Freedent
- Freedent logo in the US
- Product type: Chewing gum
- Owner: Mars, Inc.
- Produced by: Wrigley Company
- Introduced: 1975; 51 years ago
- Related brands: Orbit, Eclipse
- Website: mars.com/freedent

= Freedent =

Brand of chewing gum

Freedent is a brand of chewing gum manufactured by Wrigley's, first introduced in 1975. It is marketed as the gum that "won't stick to most dental work (or braces)." Freedent currently comes in two flavors in the American market: Peppermint and Spearmint; in the past it also offered other flavors.
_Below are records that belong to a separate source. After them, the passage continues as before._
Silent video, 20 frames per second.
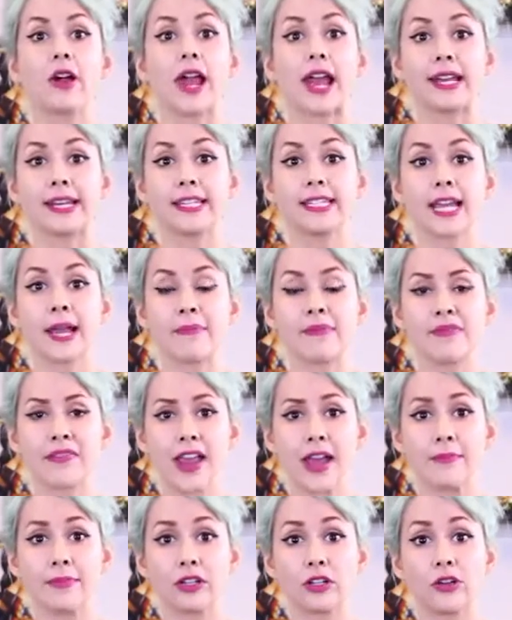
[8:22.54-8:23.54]
or any type of
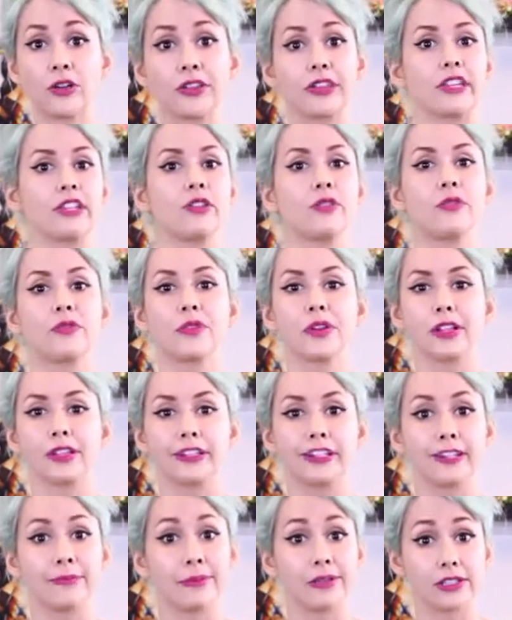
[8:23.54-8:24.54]
chemical that you feel a
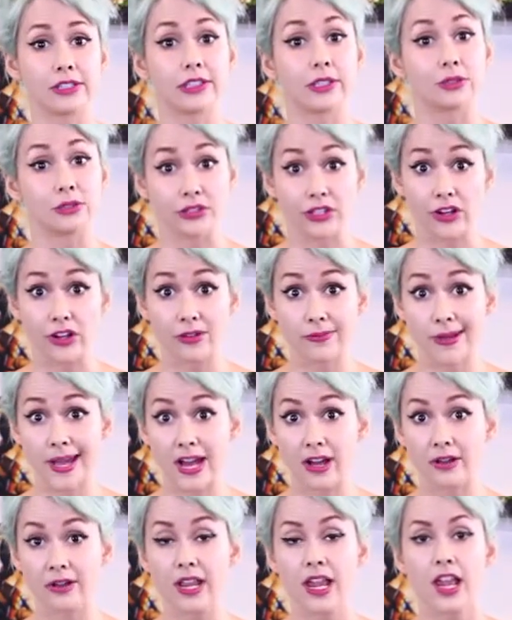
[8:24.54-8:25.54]
little bit so-so
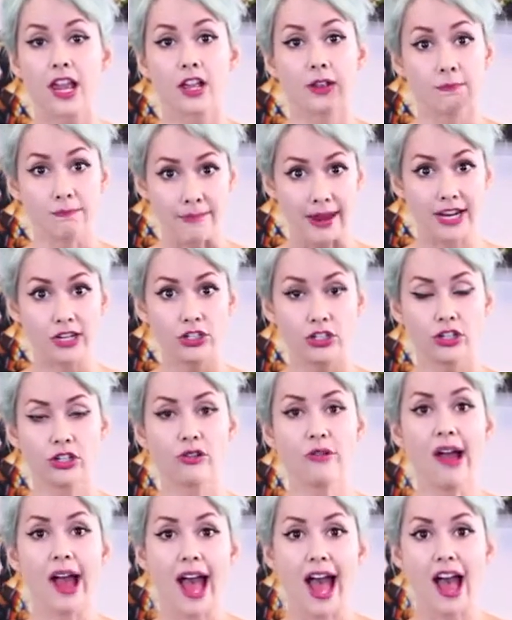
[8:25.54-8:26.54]
about, make sure
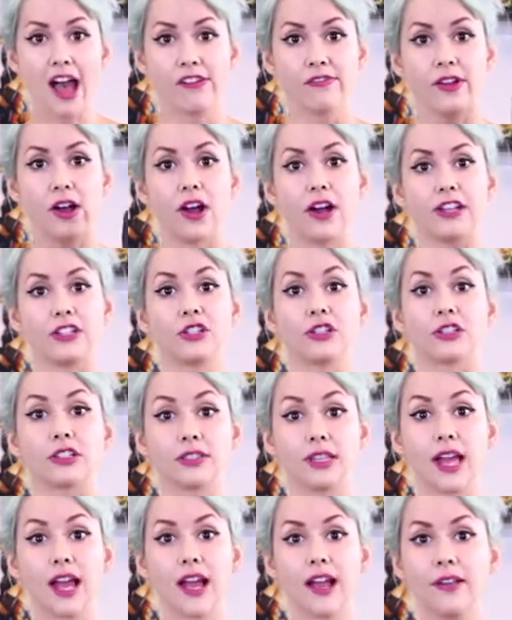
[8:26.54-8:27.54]
you have on your
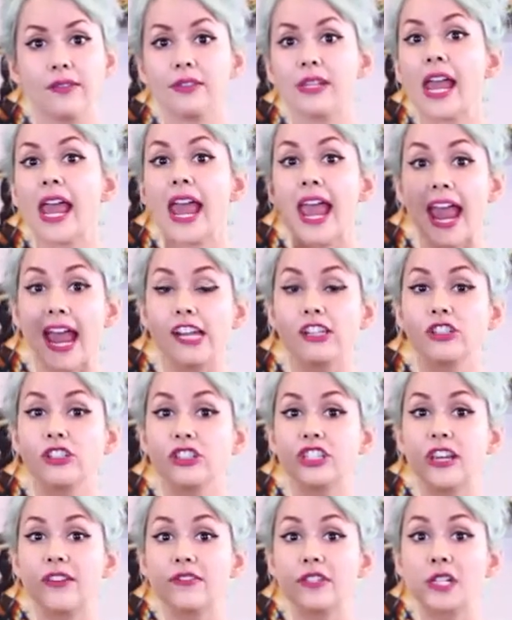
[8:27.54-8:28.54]
gloves and your
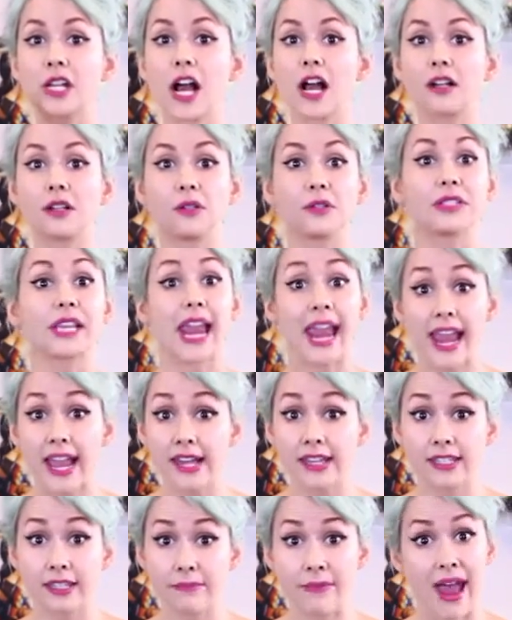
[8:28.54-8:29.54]
safety goggles
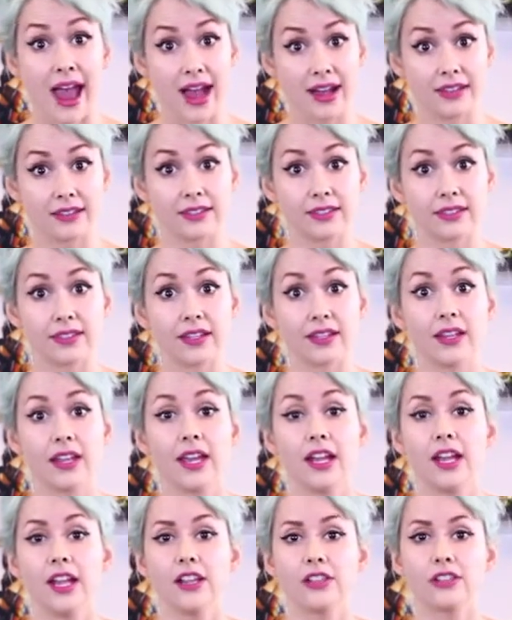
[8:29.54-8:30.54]
and a mask.
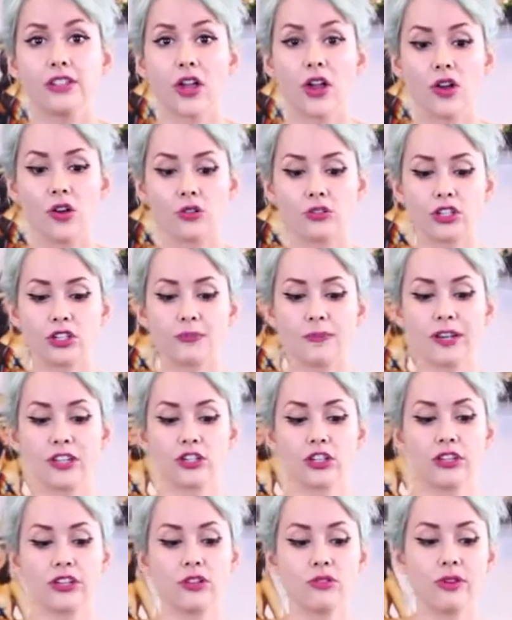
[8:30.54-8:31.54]
So just make
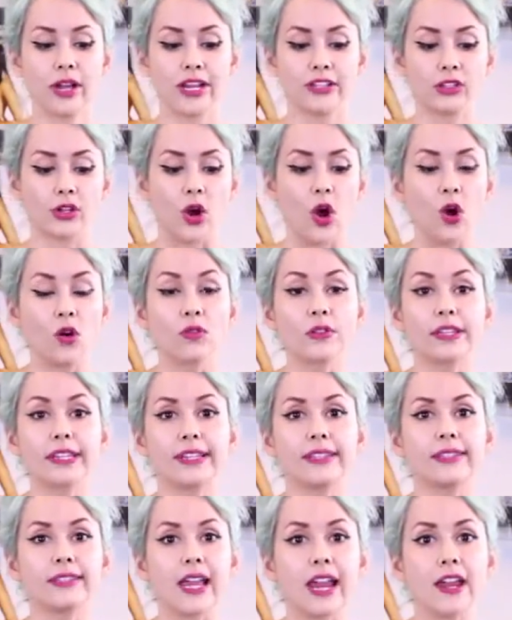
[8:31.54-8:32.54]
sure that you guys are
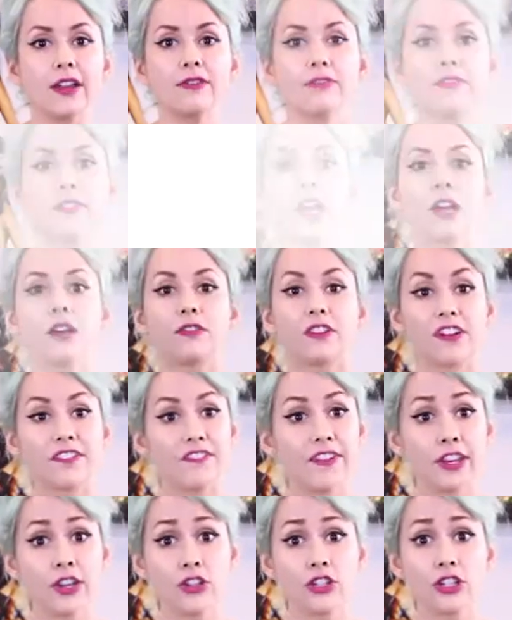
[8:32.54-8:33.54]
overly safe. For
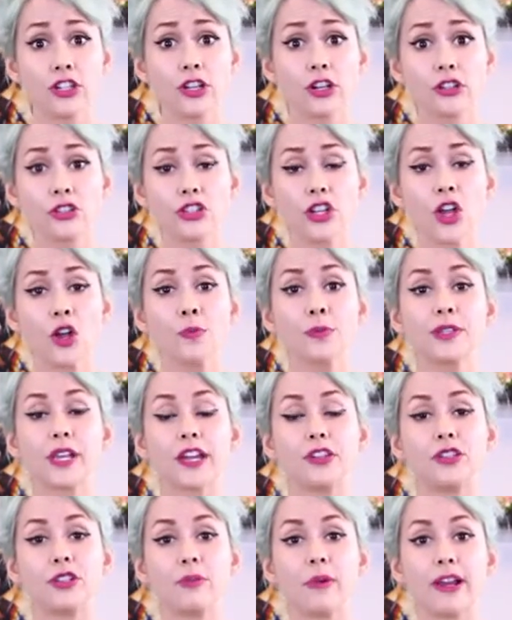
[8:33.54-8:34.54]
finishing our soaps,
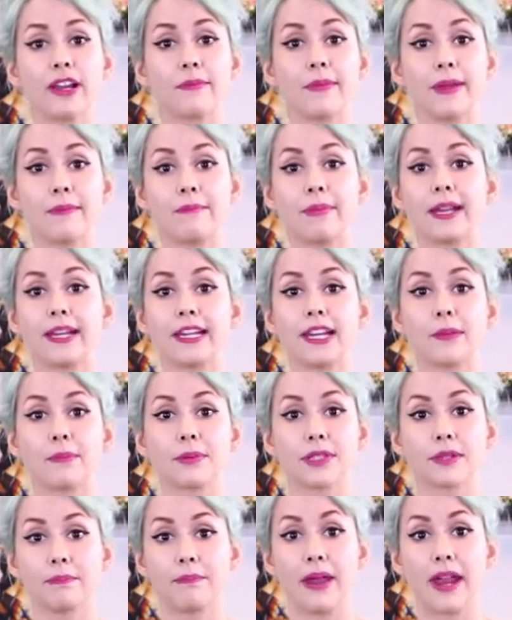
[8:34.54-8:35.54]
I do recommend picking up
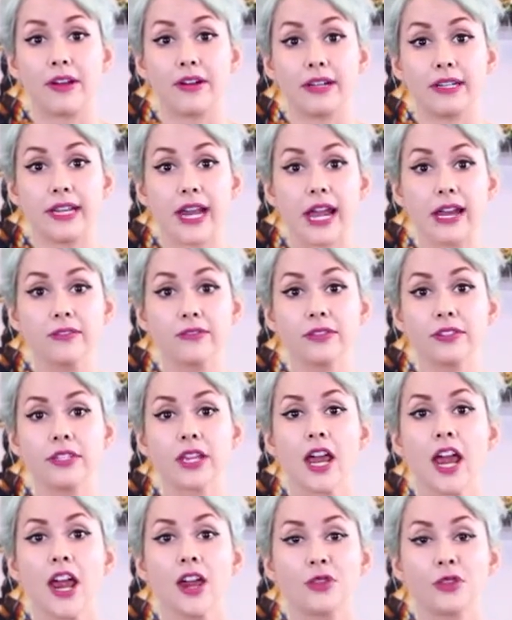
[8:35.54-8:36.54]
some paring knives.
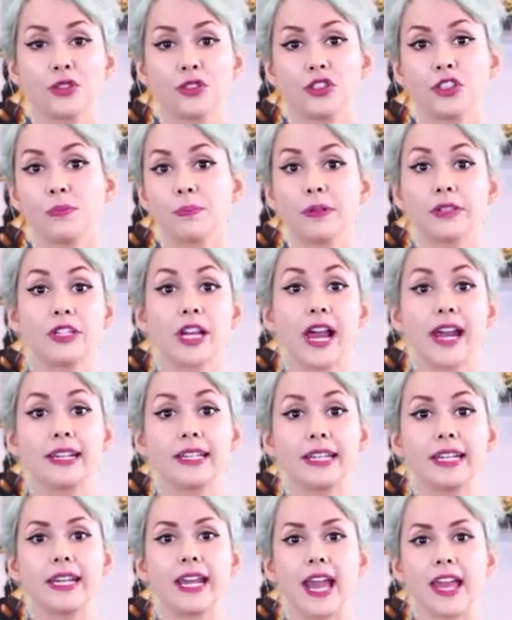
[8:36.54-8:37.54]
They're super
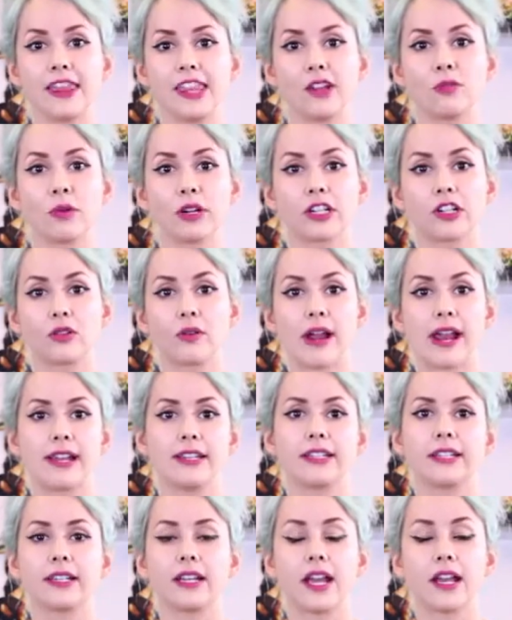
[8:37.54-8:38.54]
tiny and they work
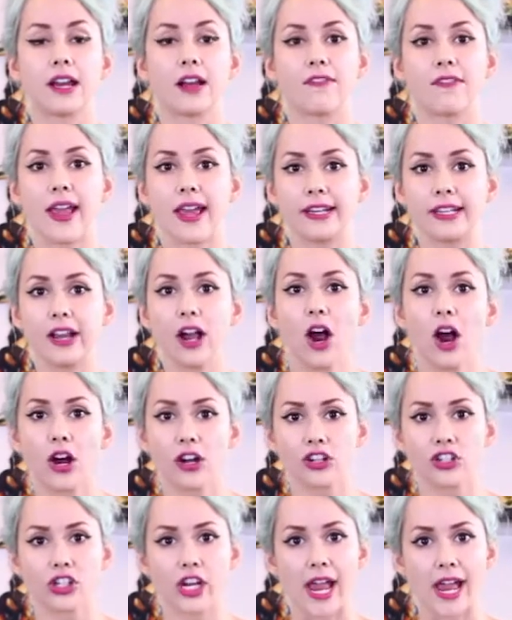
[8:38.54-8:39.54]
great to cut off any
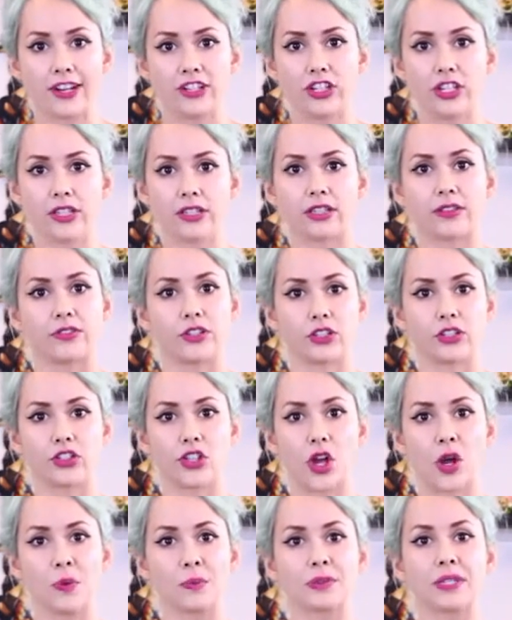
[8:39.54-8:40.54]
harsh edges of your
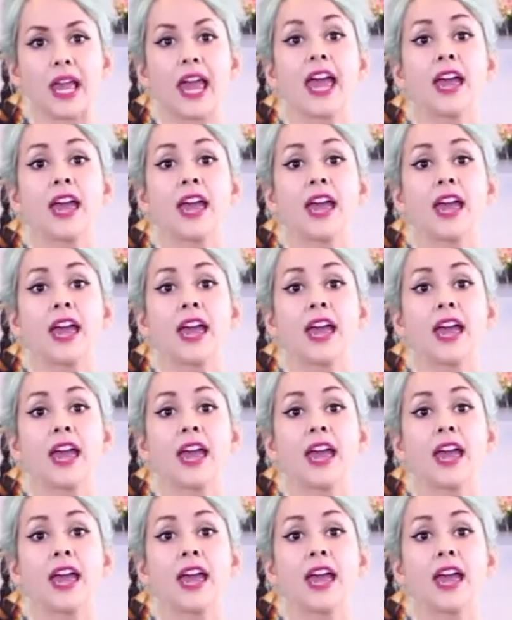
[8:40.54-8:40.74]
soaps,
The Freedent brand is also used in France as a rebranding of Orbit/Extra. It launched there in 1987. It has also been marketed as such in the Netherlands.

==History==
Freedent was first developed by the Wrigley Company after receiving a large amount of feedback from customers who had issues with regular gum sticking to their dental work. Freedent was designed using a new type of gum base that would not stick to most dental work, allowing those who had trouble chewing traditional gum to chew it with minimal sticking. At the time of its debut in 1975, it was the first new major Wrigley's brand to be released in the US in 53 years. It was also released that same year in the British market.

In 2001, Freedent added a pellet package as the Canadian version of Orbit White. In the mid-2000s, the pellet version was renamed Freedent Total. By June 2006, Wrigley's had withdrawn the Freedent Total line from Canada and replaced it with Excel White. Freedent continued its Canadian sales in sticks only, but with similar packaging to the American Orbit and the Canadian Extra.

As of 2009, the Freedent brand was active in the US, Canada, France and New Zealand.